Saved data entries:
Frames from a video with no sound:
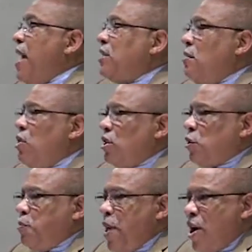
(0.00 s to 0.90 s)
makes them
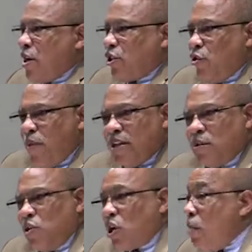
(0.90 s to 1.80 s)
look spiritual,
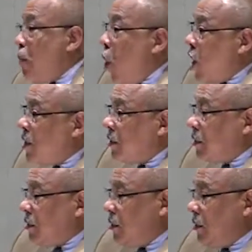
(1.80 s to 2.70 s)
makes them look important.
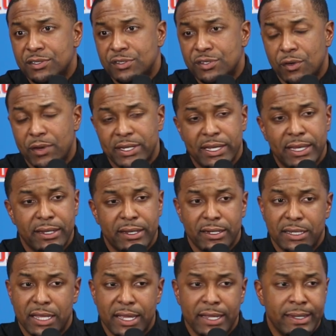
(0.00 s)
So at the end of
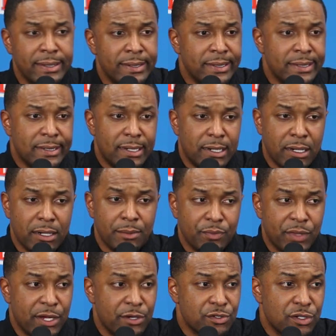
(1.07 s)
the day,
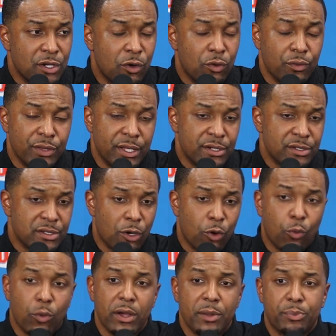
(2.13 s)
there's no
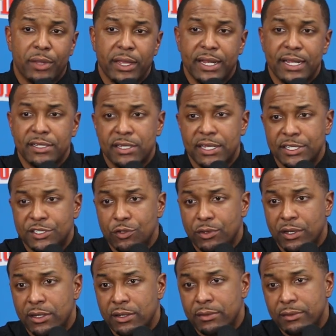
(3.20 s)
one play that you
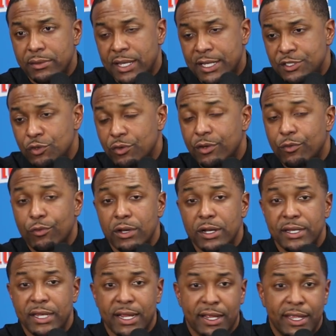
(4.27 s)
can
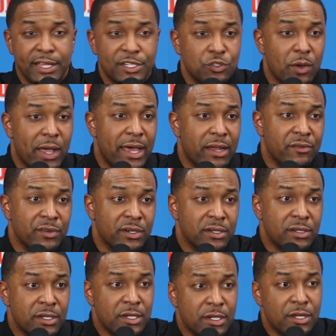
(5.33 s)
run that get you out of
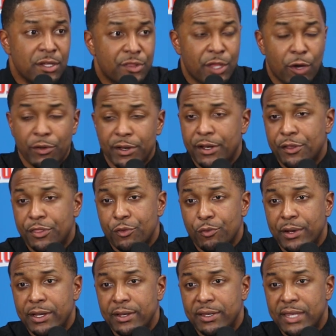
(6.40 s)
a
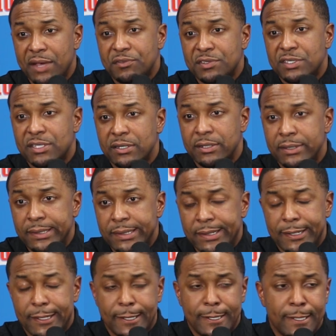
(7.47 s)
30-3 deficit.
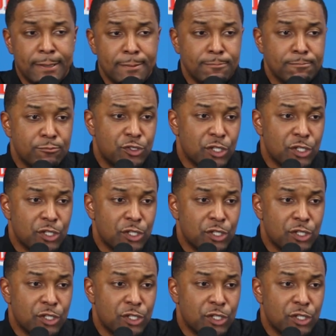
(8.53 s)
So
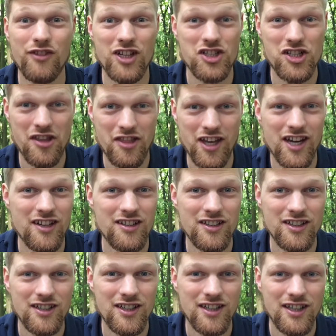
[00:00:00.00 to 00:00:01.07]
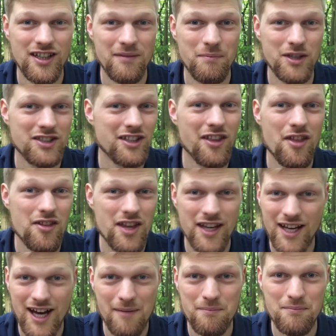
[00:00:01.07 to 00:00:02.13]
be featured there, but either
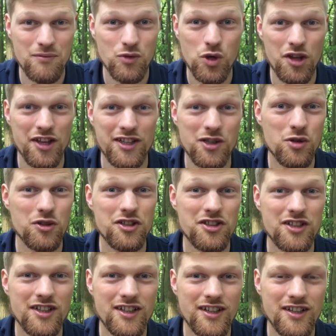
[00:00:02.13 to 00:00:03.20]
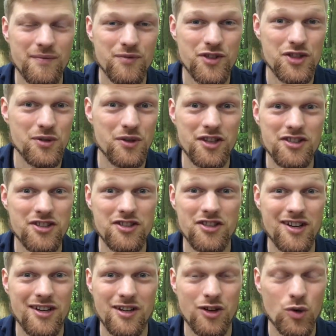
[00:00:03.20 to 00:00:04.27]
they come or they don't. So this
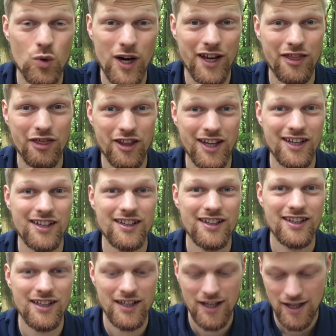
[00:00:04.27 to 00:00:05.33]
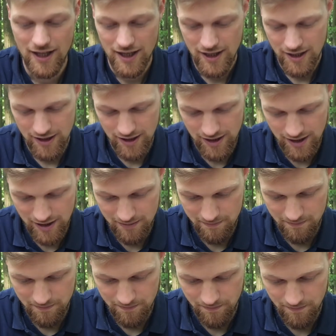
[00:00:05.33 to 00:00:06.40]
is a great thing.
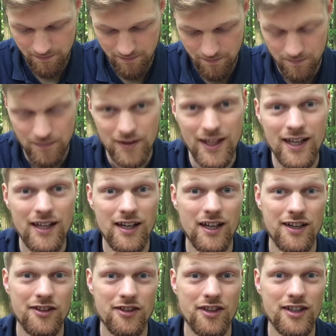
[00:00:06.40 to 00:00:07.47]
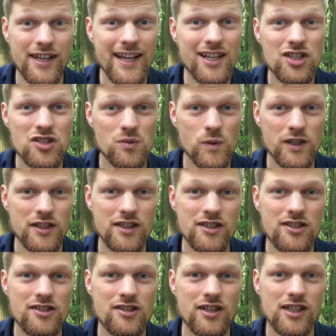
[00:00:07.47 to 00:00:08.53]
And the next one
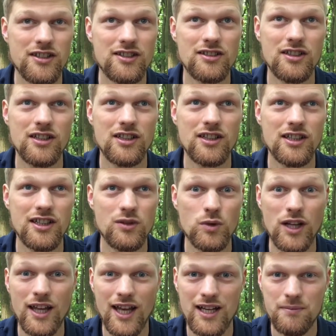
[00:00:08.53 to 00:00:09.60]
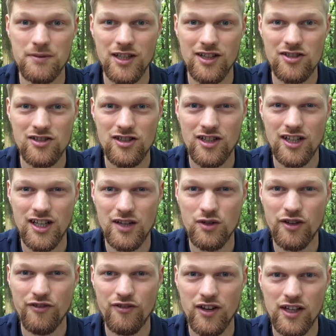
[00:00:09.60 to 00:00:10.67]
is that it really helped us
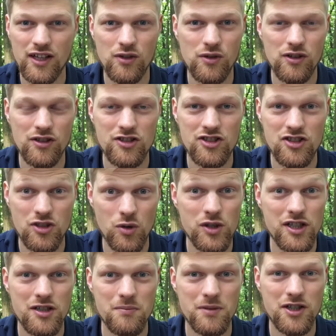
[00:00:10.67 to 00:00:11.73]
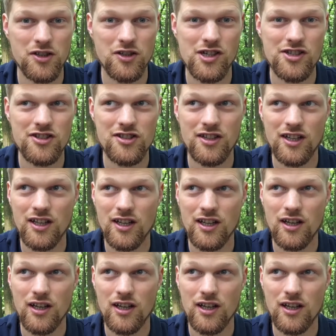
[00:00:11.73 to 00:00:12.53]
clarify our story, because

◆ **What you need to do**
From the line that contains "[00:00:07.47 to 00:00:08.53]" to the last line of the records above, copy each line exactly, both ends included, and leave the pictures out.

◆ **Exercise output**
[00:00:07.47 to 00:00:08.53]
And the next one
[00:00:08.53 to 00:00:09.60]
[00:00:09.60 to 00:00:10.67]
is that it really helped us
[00:00:10.67 to 00:00:11.73]
[00:00:11.73 to 00:00:12.53]
clarify our story, because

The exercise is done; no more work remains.